Yang lebih penting lagi, saat menemukan tindak kekerasan, sekolah harusnya cepat tanggap dalam mengadakan penanganan. Menurut Pasal 10 Permendikbud di atas ada delapan tindakan yang harus dilakukan sekolah. Tindakan-tindakan tersebut antara lain;
1. Wajib memberikan pertolongan terhadap korban.
2. Wajib melaporkan kepada orang tua atau wali murid baik sebagai korban atau pelaku.
3. Wajib melakukan identifikasi fakta kejadian.
4. Menindaklanjuti kasus secara proporsional. Berkoordinasi dengan pihak/lembaga terkait dalam rangka penyelesaian.
5. Wajib menjamin hak peserta didik untuk tetap mendapatkan pendidikan.

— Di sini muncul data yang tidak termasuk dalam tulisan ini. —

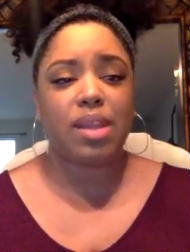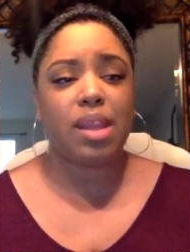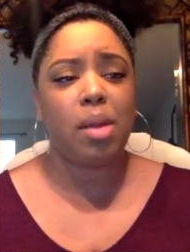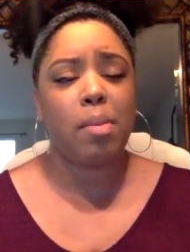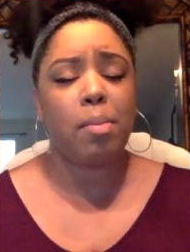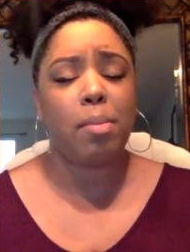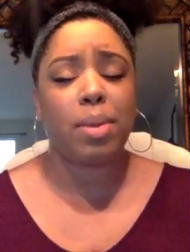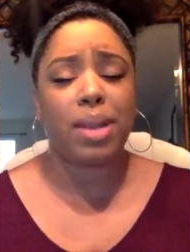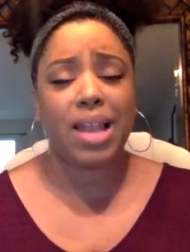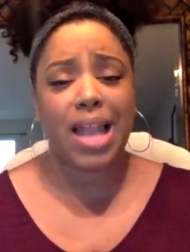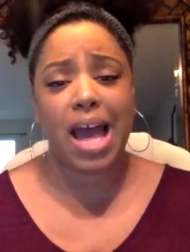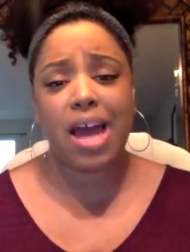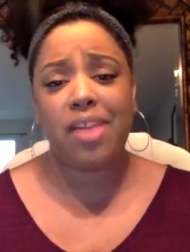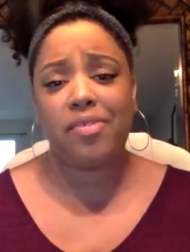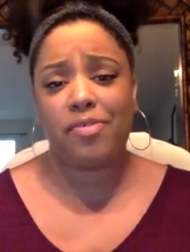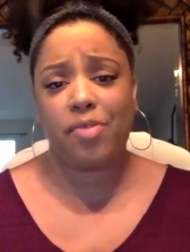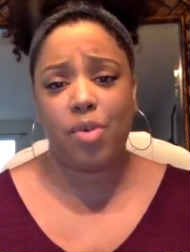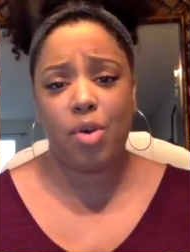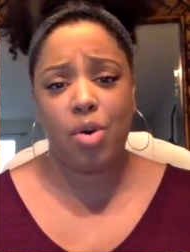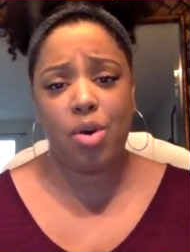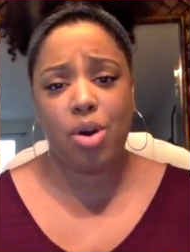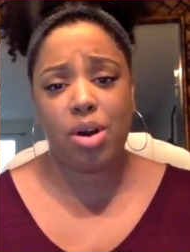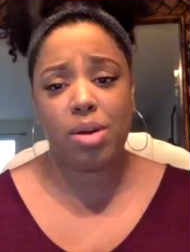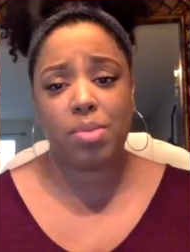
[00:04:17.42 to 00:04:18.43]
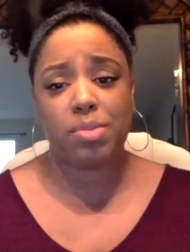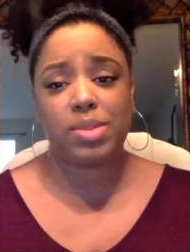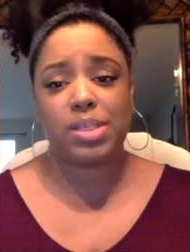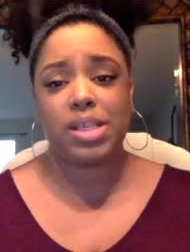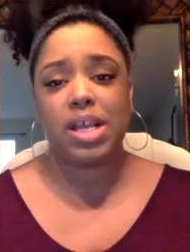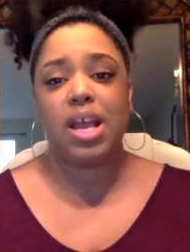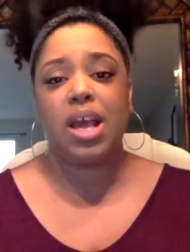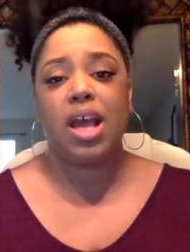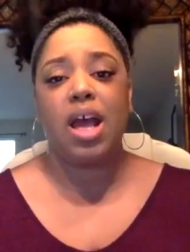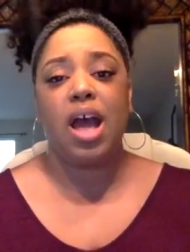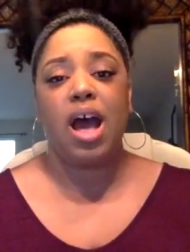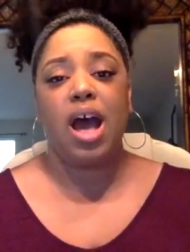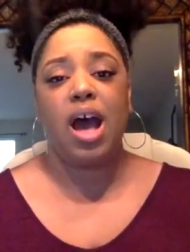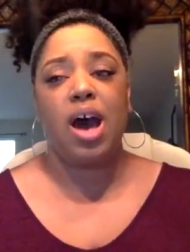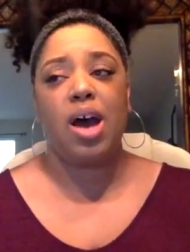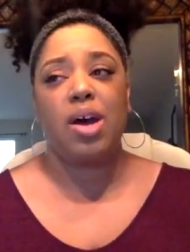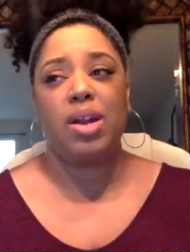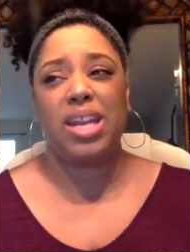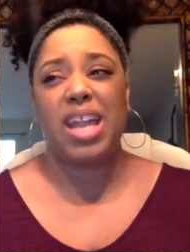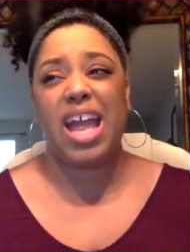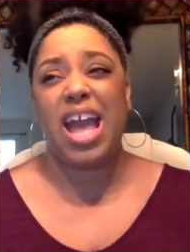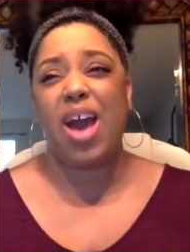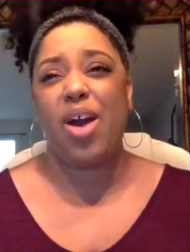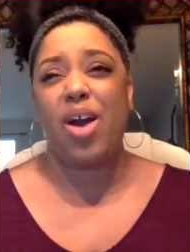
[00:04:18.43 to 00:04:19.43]
platforms.
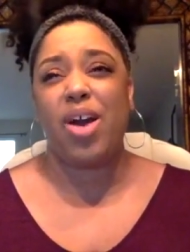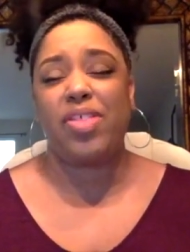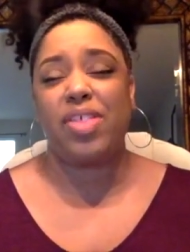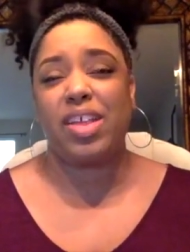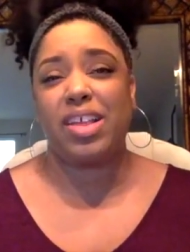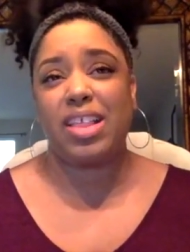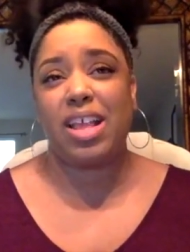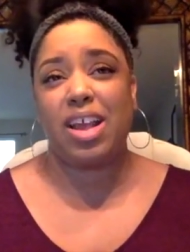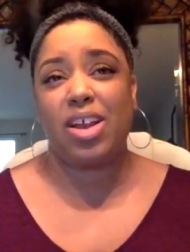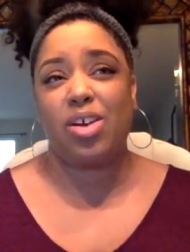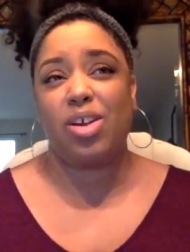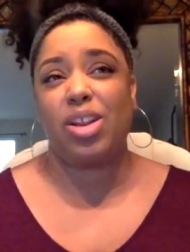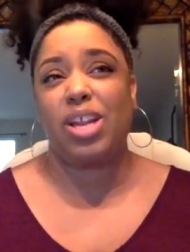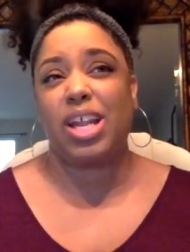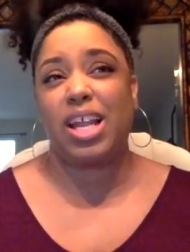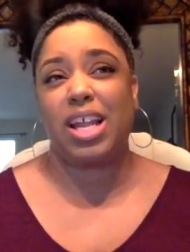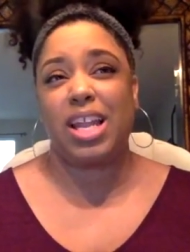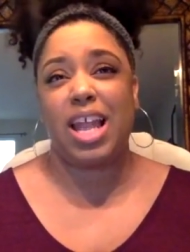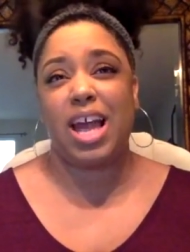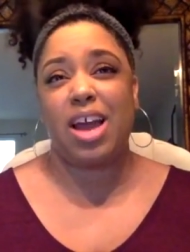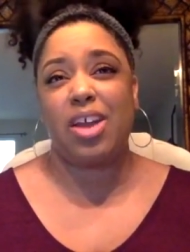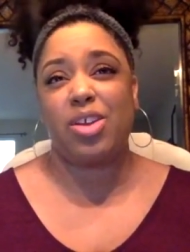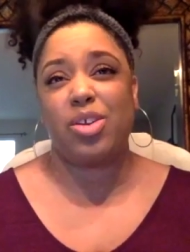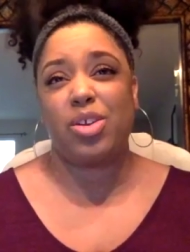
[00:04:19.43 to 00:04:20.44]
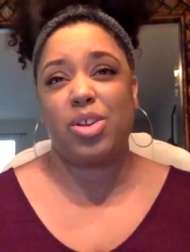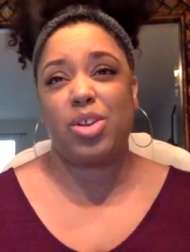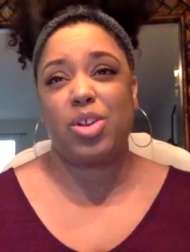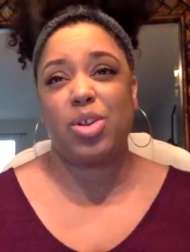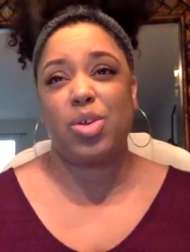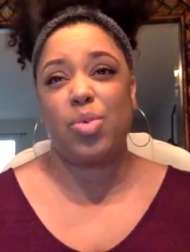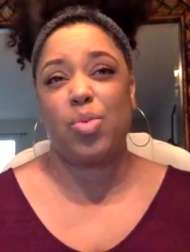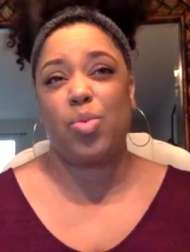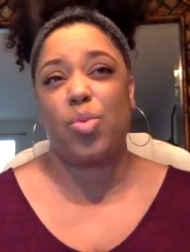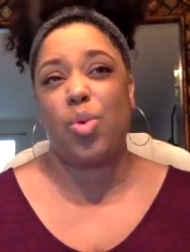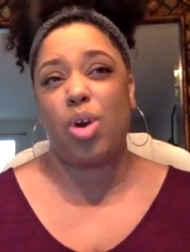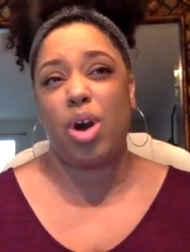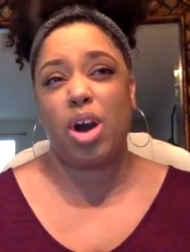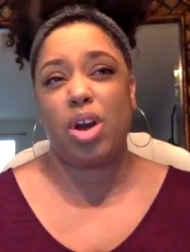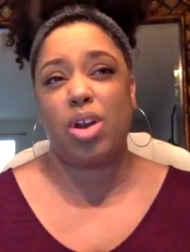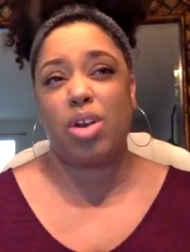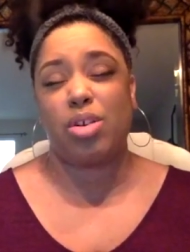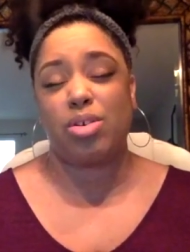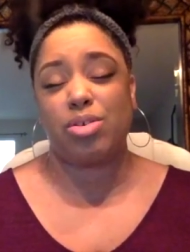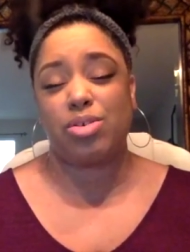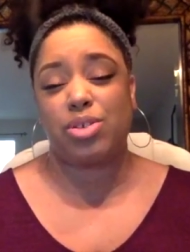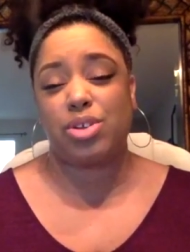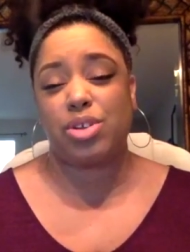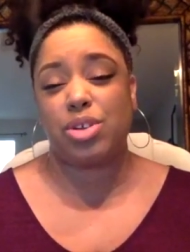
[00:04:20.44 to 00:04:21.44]
Now I think they only allow you to do 1
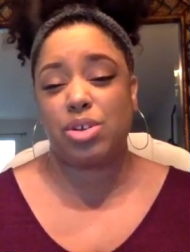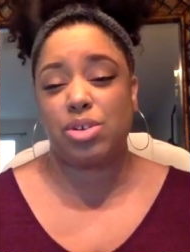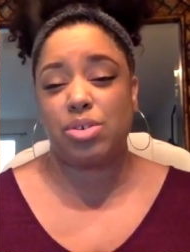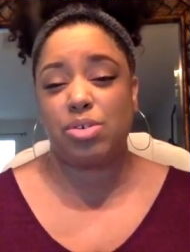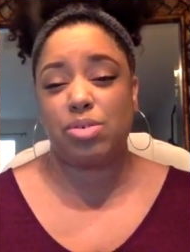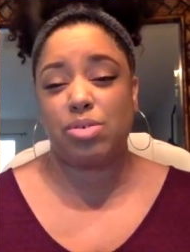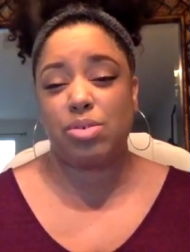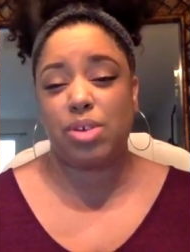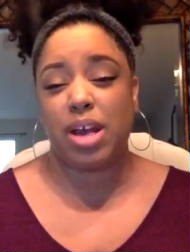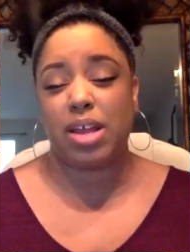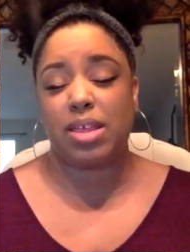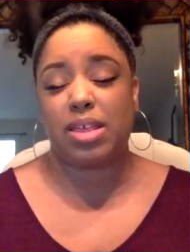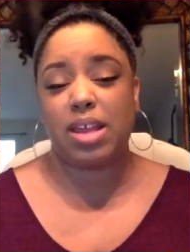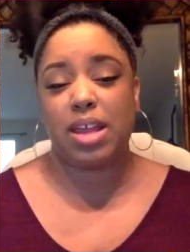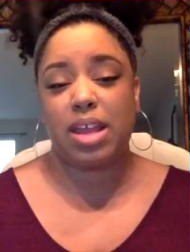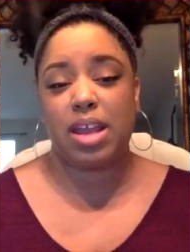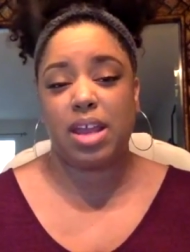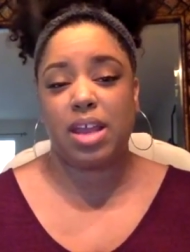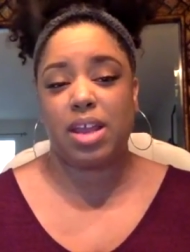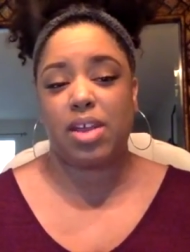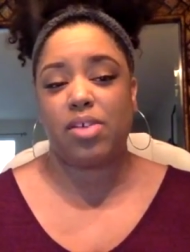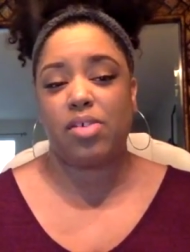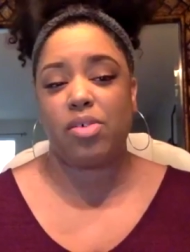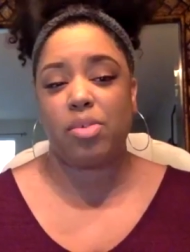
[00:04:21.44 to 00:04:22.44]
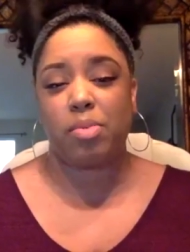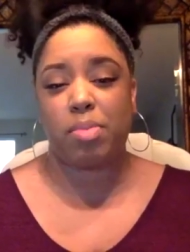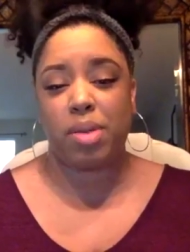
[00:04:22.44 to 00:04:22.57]
or 2, I think,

6. Wajib memfasilitasi peserta didik, baik sebagai korban maupun pelaku mendapatkan hak perlindungan hukum.
7. Wajib memberikan rehabilitasi dan/atau fasilitasi korban.
8. Wajib melaporkan kepada Dinas Pendidikan dan aparat penegak hukum setempat setempat apabila terjadi tindak kekerasan yang mengakibatkan luka fisik berat.
Masalah tindak kekerasan di lingkungan sekolah memang tidak pernah ada habisnya. Meskipun berbagai upaya pencegahan dilakukan masih saja terdengar kasus di media massa tentang tindak kekerasan di lembaga pendidikan formal ini.
Fakta-fakta tindak kekerasan harusnya juga tidak terjadi. Di Indonesia ada begitu banyak kebijakan yang mengharamkan berbagai bentuk tindak kekerasan. Harusnya itu menjadi rambu-rambu yang mencegah pelaku tindak kekerasan.
Demikianlah seharusnya standar penanggulangan tindak kekerasan di sekolah. Setiap penanggulangan tindakan harus didasarkan pada kesamaan hak dan yang paling penting sesuai prosedur dalam perundang-undangan.